» WORK INSTRUCTIONS
The entries below must be reproduced exactly; their pictures are not part of the copy.

[Items listed in a dataset]

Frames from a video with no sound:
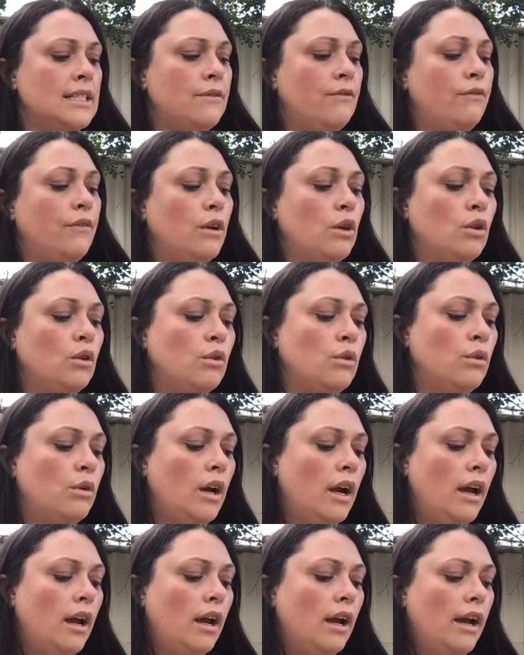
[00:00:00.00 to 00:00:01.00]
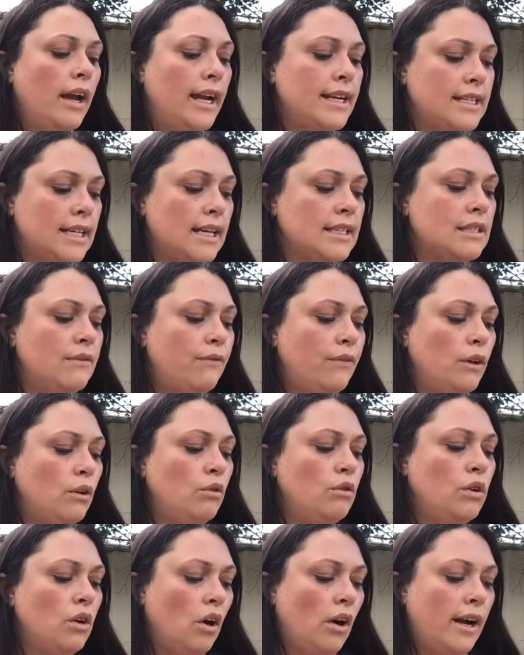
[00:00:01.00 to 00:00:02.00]
feel
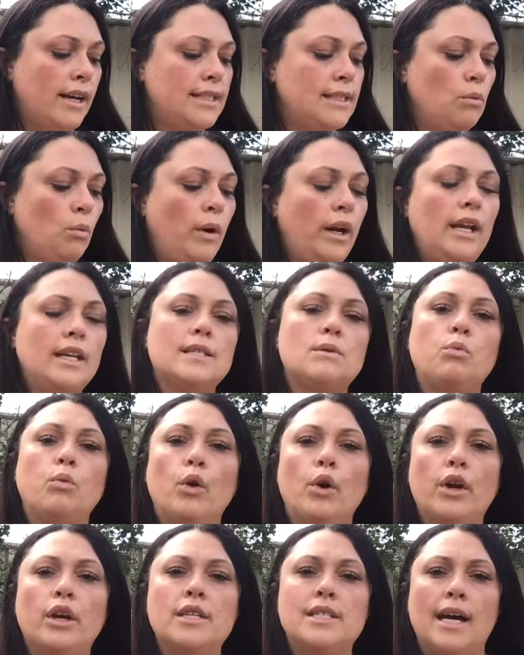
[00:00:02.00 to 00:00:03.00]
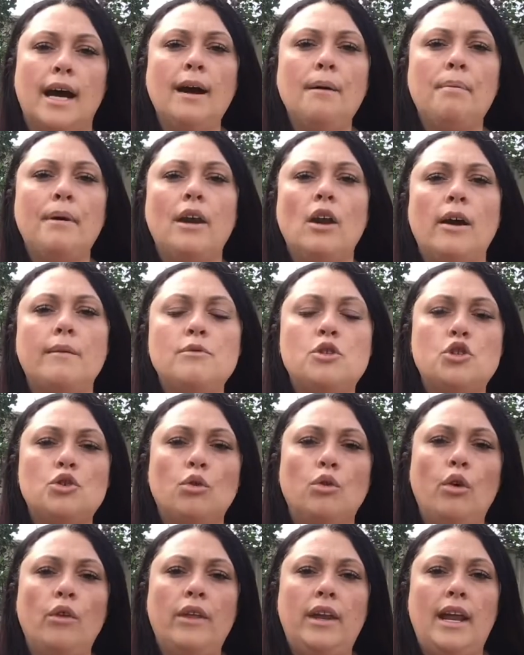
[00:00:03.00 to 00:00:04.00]
nice when it's worked up, and I'm
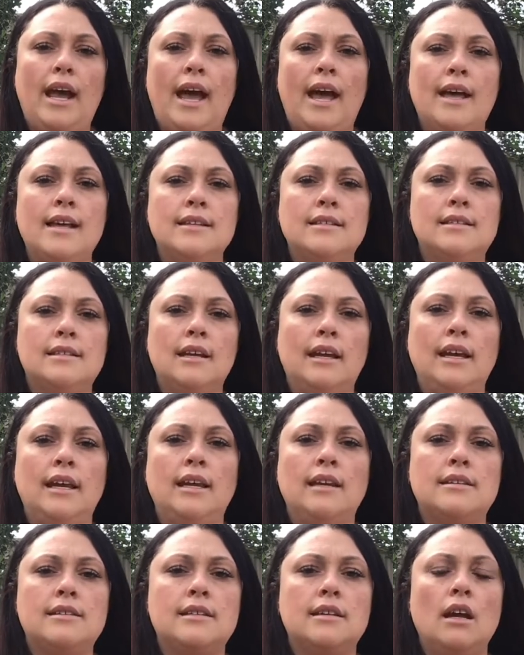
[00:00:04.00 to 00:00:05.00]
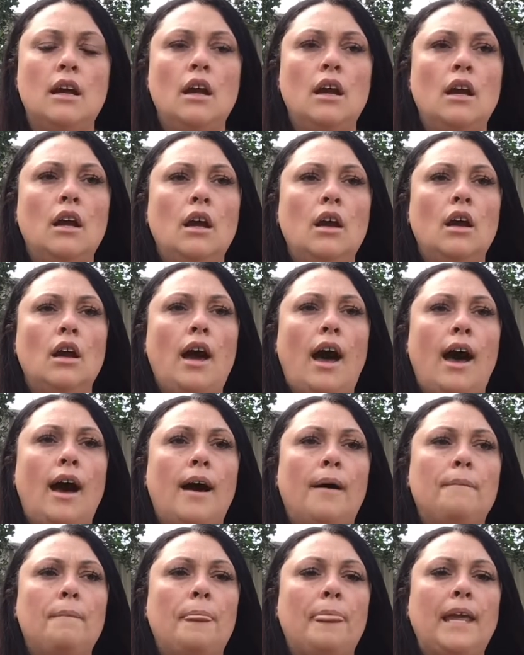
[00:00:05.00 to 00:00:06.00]
sure that as it
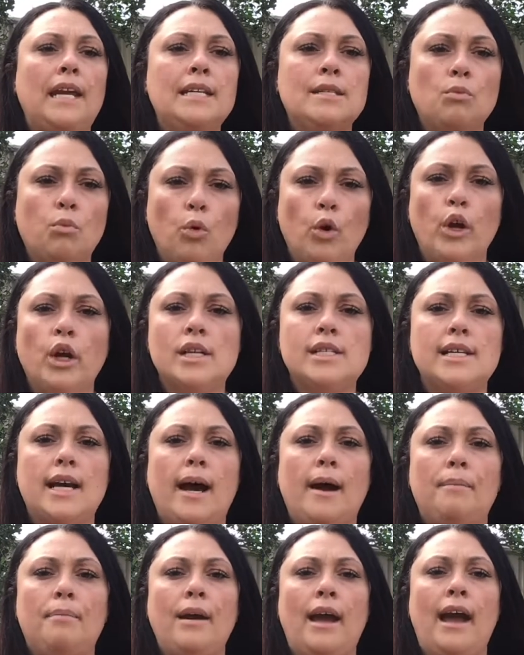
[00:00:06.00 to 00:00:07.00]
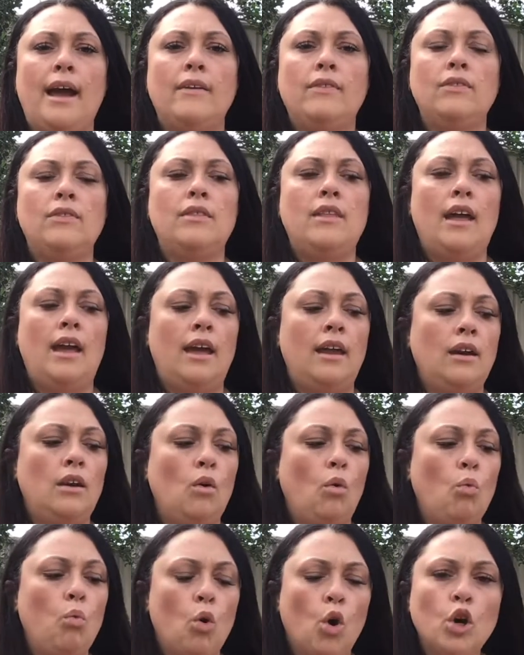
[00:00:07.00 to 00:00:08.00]
is worked up and then
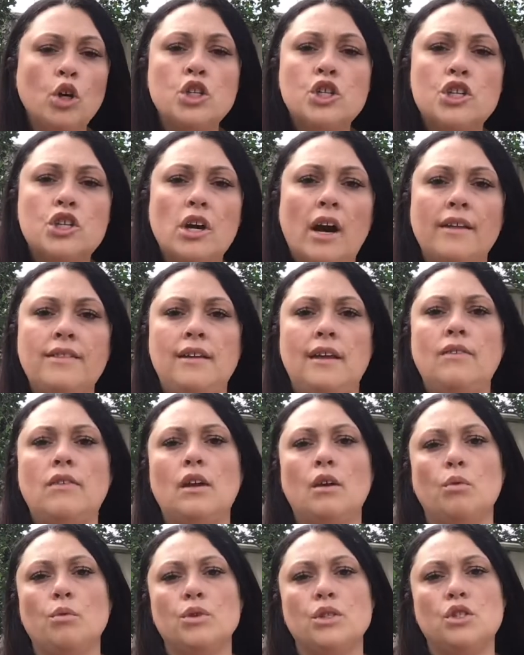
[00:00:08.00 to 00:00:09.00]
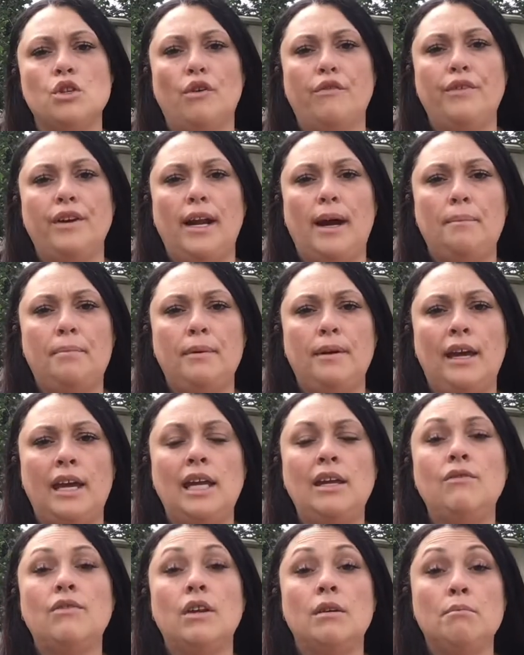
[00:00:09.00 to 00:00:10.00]
washed, I think that it will soften up
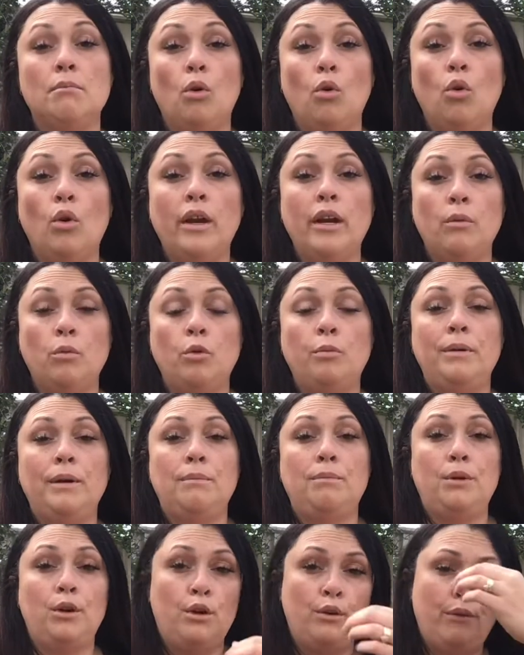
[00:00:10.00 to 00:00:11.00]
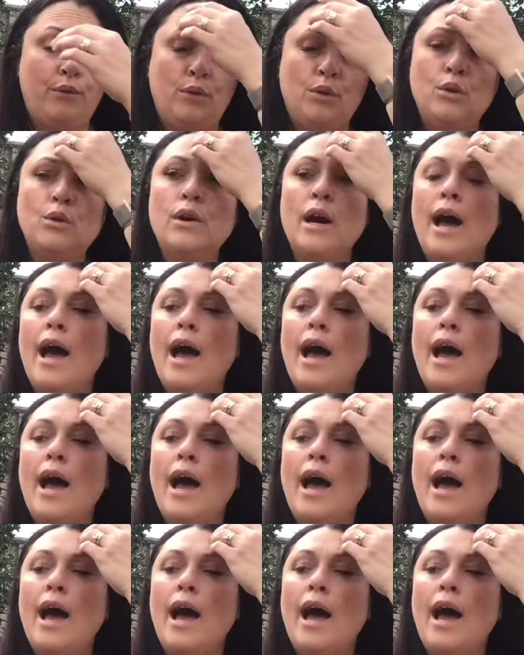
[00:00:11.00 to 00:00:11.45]
even more and it will be beautiful.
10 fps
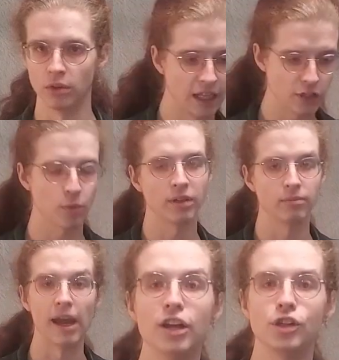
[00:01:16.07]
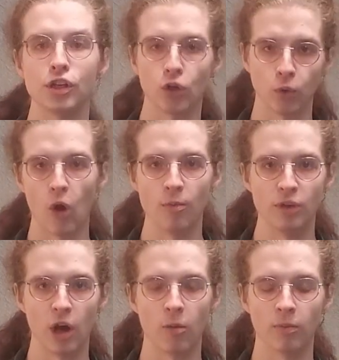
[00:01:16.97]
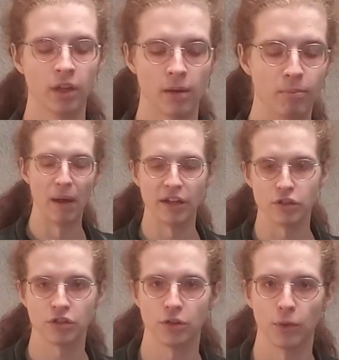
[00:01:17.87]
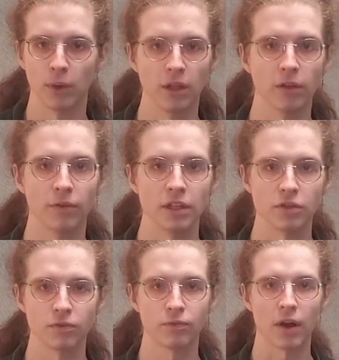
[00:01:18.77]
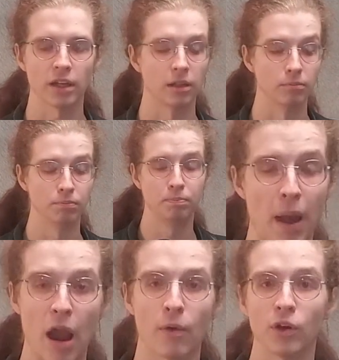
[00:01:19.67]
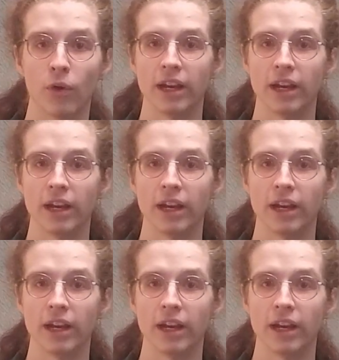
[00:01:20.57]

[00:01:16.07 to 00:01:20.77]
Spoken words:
That's when Agent Chrome Dome bends to the will of these fucking paranoid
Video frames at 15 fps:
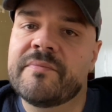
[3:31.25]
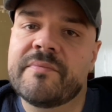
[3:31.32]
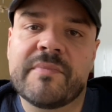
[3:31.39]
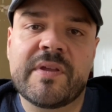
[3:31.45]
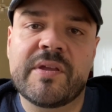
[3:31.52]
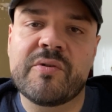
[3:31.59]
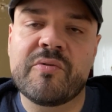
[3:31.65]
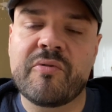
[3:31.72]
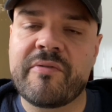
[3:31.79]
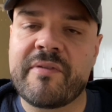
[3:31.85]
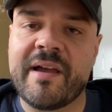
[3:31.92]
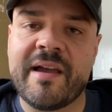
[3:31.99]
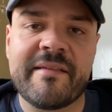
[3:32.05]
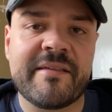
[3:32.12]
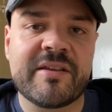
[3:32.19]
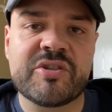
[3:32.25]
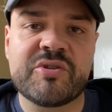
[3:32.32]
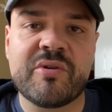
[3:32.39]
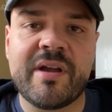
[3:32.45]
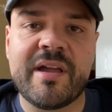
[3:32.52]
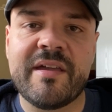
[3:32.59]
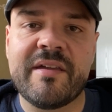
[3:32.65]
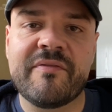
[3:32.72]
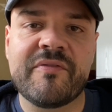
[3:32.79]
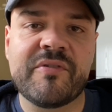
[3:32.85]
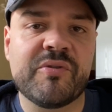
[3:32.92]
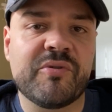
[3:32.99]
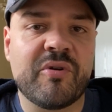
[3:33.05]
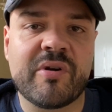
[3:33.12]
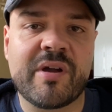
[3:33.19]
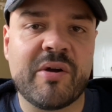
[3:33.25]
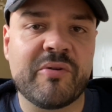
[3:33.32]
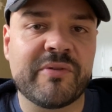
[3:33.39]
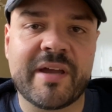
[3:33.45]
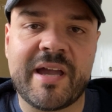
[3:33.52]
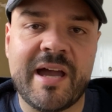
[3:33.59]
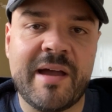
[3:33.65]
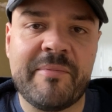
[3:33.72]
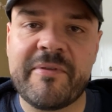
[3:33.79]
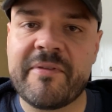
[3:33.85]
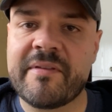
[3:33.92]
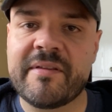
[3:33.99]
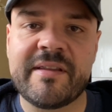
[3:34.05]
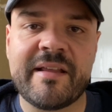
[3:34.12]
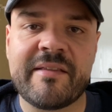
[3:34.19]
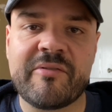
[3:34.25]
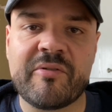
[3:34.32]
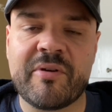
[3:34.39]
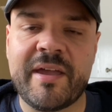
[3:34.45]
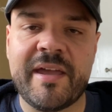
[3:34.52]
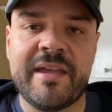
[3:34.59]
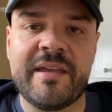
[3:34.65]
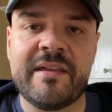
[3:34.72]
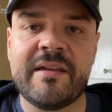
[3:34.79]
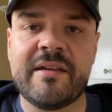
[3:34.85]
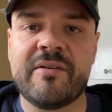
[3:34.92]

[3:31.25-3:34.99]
Use icing sugar if you don't count the carbs, that's okay.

» RESPONSE TO THIS EXERCISE
Frames from a video with no sound:
[00:00:00.00 to 00:00:01.00]
[00:00:01.00 to 00:00:02.00]
feel
[00:00:02.00 to 00:00:03.00]
[00:00:03.00 to 00:00:04.00]
nice when it's worked up, and I'm
[00:00:04.00 to 00:00:05.00]
[00:00:05.00 to 00:00:06.00]
sure that as it
[00:00:06.00 to 00:00:07.00]
[00:00:07.00 to 00:00:08.00]
is worked up and then
[00:00:08.00 to 00:00:09.00]
[00:00:09.00 to 00:00:10.00]
washed, I think that it will soften up
[00:00:10.00 to 00:00:11.00]
[00:00:11.00 to 00:00:11.45]
even more and it will be beautiful.
10 fps
[00:01:16.07]
[00:01:16.97]
[00:01:17.87]
[00:01:18.77]
[00:01:19.67]
[00:01:20.57]

[00:01:16.07 to 00:01:20.77]
Spoken words:
That's when Agent Chrome Dome bends to the will of these fucking paranoid
Video frames at 15 fps:
[3:31.25]
[3:31.32]
[3:31.39]
[3:31.45]
[3:31.52]
[3:31.59]
[3:31.65]
[3:31.72]
[3:31.79]
[3:31.85]
[3:31.92]
[3:31.99]
[3:32.05]
[3:32.12]
[3:32.19]
[3:32.25]
[3:32.32]
[3:32.39]
[3:32.45]
[3:32.52]
[3:32.59]
[3:32.65]
[3:32.72]
[3:32.79]
[3:32.85]
[3:32.92]
[3:32.99]
[3:33.05]
[3:33.12]
[3:33.19]
[3:33.25]
[3:33.32]
[3:33.39]
[3:33.45]
[3:33.52]
[3:33.59]
[3:33.65]
[3:33.72]
[3:33.79]
[3:33.85]
[3:33.92]
[3:33.99]
[3:34.05]
[3:34.12]
[3:34.19]
[3:34.25]
[3:34.32]
[3:34.39]
[3:34.45]
[3:34.52]
[3:34.59]
[3:34.65]
[3:34.72]
[3:34.79]
[3:34.85]
[3:34.92]

[3:31.25-3:34.99]
Use icing sugar if you don't count the carbs, that's okay.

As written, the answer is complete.